> [Task statement]
Down to the last line, retype the records below exactly and skip the pictures.

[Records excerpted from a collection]
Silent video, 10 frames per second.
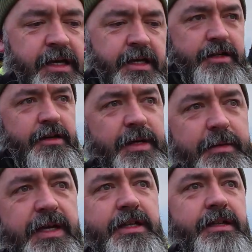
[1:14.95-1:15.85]
It's going to be
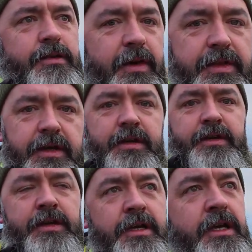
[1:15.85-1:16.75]
amazing. The weather,
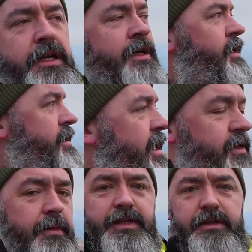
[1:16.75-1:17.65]
yeah,
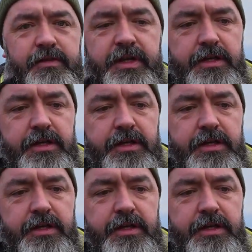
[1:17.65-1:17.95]
the weather's lovely.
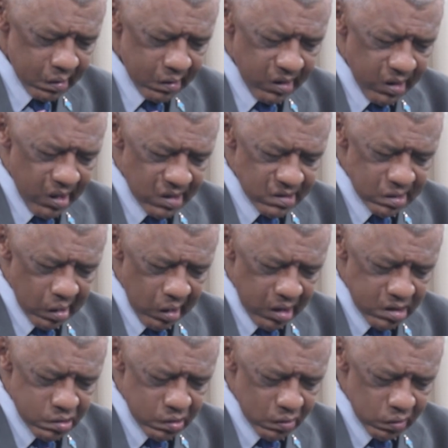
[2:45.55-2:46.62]

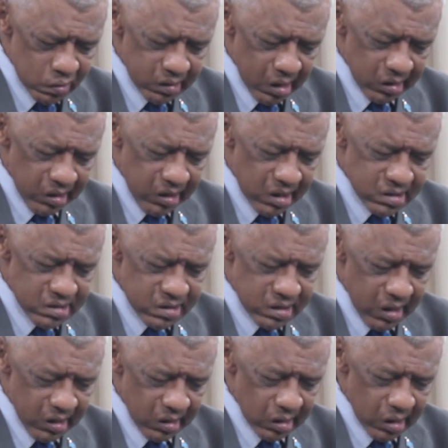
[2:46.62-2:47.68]
de-escalation techniques
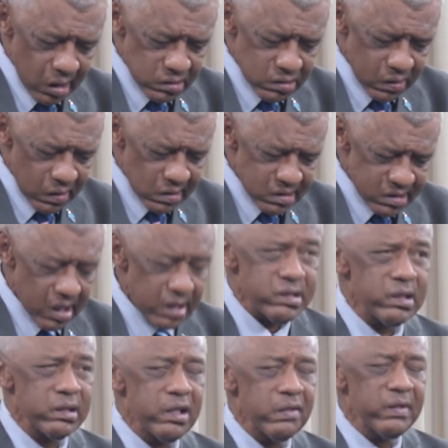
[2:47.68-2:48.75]
and cultural
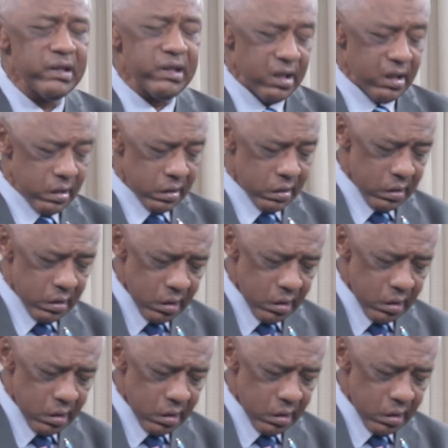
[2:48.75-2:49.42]
sensitivity,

> [Exercise output]
Silent video, 10 frames per second.
[1:14.95-1:15.85]
It's going to be
[1:15.85-1:16.75]
amazing. The weather,
[1:16.75-1:17.65]
yeah,
[1:17.65-1:17.95]
the weather's lovely.
[2:45.55-2:46.62]

[2:46.62-2:47.68]
de-escalation techniques
[2:47.68-2:48.75]
and cultural
[2:48.75-2:49.42]
sensitivity,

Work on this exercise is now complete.